Exercise details: Each record below is to be output with no change at all.

Saved entries
§ §
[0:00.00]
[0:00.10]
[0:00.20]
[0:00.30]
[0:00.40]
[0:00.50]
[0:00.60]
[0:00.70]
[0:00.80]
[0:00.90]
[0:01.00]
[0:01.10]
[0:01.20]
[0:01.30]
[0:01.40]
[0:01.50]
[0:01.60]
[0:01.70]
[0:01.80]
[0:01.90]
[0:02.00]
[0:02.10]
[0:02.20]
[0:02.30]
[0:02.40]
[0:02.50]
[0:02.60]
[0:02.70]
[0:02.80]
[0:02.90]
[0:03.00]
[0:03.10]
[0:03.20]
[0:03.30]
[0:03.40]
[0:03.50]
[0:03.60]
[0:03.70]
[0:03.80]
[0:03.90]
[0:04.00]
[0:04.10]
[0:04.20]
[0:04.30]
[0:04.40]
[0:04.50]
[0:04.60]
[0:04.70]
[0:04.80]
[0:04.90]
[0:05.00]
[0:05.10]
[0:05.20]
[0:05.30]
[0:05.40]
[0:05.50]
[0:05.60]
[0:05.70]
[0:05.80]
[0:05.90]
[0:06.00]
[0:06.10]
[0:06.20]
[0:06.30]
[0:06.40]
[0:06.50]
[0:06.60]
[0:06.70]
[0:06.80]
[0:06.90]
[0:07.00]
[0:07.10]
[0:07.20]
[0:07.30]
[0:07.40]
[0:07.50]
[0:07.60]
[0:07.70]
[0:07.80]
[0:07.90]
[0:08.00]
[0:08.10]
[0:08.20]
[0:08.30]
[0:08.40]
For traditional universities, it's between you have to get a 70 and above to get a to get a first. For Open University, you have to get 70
§ §
Exercise output:
[0:00.00]
[0:00.10]
[0:00.20]
[0:00.30]
[0:00.40]
[0:00.50]
[0:00.60]
[0:00.70]
[0:00.80]
[0:00.90]
[0:01.00]
[0:01.10]
[0:01.20]
[0:01.30]
[0:01.40]
[0:01.50]
[0:01.60]
[0:01.70]
[0:01.80]
[0:01.90]
[0:02.00]
[0:02.10]
[0:02.20]
[0:02.30]
[0:02.40]
[0:02.50]
[0:02.60]
[0:02.70]
[0:02.80]
[0:02.90]
[0:03.00]
[0:03.10]
[0:03.20]
[0:03.30]
[0:03.40]
[0:03.50]
[0:03.60]
[0:03.70]
[0:03.80]
[0:03.90]
[0:04.00]
[0:04.10]
[0:04.20]
[0:04.30]
[0:04.40]
[0:04.50]
[0:04.60]
[0:04.70]
[0:04.80]
[0:04.90]
[0:05.00]
[0:05.10]
[0:05.20]
[0:05.30]
[0:05.40]
[0:05.50]
[0:05.60]
[0:05.70]
[0:05.80]
[0:05.90]
[0:06.00]
[0:06.10]
[0:06.20]
[0:06.30]
[0:06.40]
[0:06.50]
[0:06.60]
[0:06.70]
[0:06.80]
[0:06.90]
[0:07.00]
[0:07.10]
[0:07.20]
[0:07.30]
[0:07.40]
[0:07.50]
[0:07.60]
[0:07.70]
[0:07.80]
[0:07.90]
[0:08.00]
[0:08.10]
[0:08.20]
[0:08.30]
[0:08.40]
For traditional universities, it's between you have to get a 70 and above to get a to get a first. For Open University, you have to get 70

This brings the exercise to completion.